Task requirements: After finding the line containing "[00:00:02.13]" below, please output that line and each following one through the line containing "[00:00:00.00 to 00:00:12.13]", exactly as written.

Information supplied:
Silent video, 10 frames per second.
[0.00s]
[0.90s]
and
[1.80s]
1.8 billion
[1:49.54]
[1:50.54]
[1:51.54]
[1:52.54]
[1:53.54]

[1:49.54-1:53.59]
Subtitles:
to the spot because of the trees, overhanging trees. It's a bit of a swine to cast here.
* * *
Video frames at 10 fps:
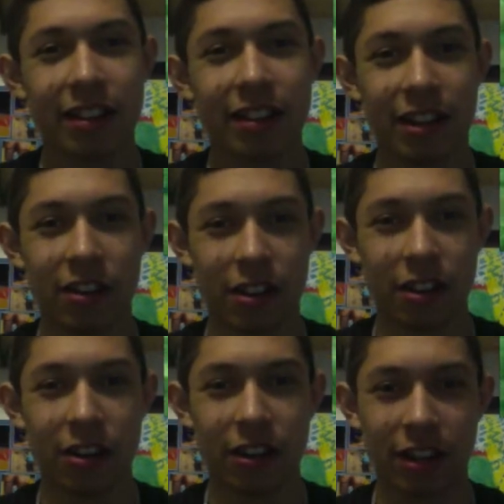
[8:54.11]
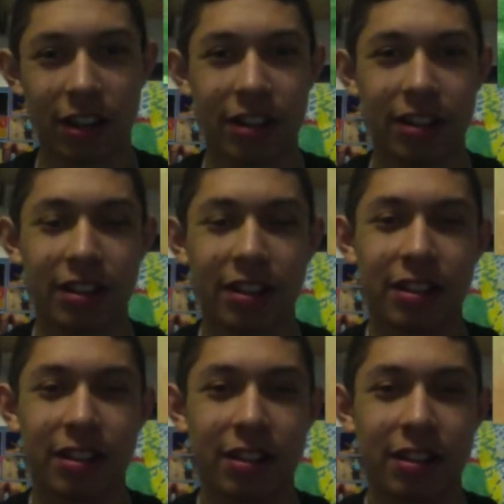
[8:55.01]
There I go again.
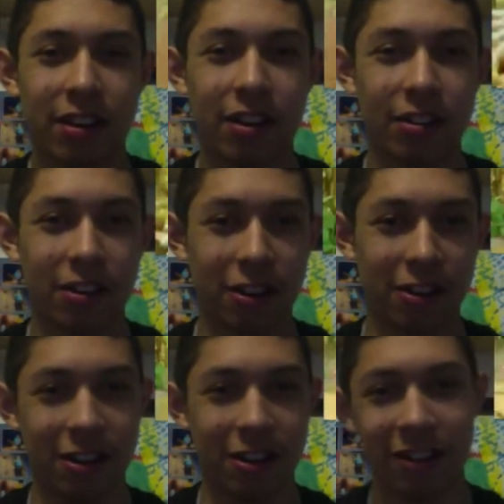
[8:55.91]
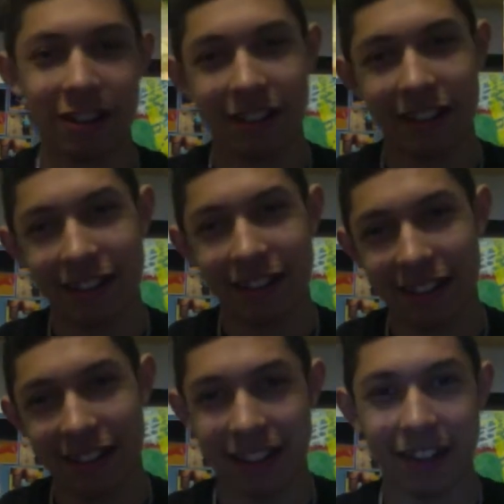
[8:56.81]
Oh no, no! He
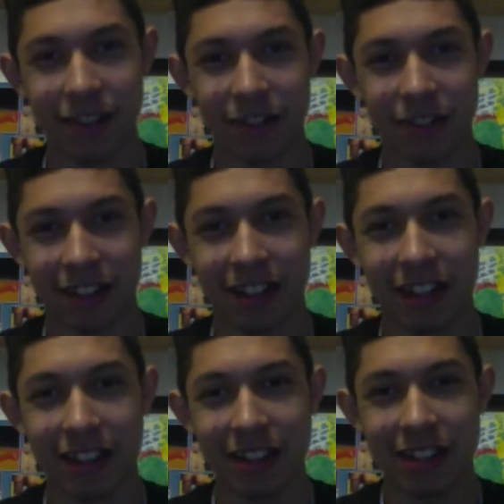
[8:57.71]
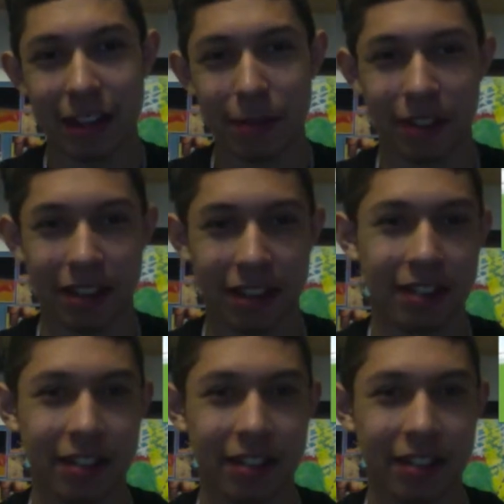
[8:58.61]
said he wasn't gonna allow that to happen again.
==
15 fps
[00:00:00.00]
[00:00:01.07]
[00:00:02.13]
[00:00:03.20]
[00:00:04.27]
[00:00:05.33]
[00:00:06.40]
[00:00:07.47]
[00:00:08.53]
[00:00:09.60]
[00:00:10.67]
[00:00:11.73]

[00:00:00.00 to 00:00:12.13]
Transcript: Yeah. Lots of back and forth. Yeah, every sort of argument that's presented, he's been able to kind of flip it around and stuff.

Solution for this exercise:
[00:00:02.13]
[00:00:03.20]
[00:00:04.27]
[00:00:05.33]
[00:00:06.40]
[00:00:07.47]
[00:00:08.53]
[00:00:09.60]
[00:00:10.67]
[00:00:11.73]

[00:00:00.00 to 00:00:12.13]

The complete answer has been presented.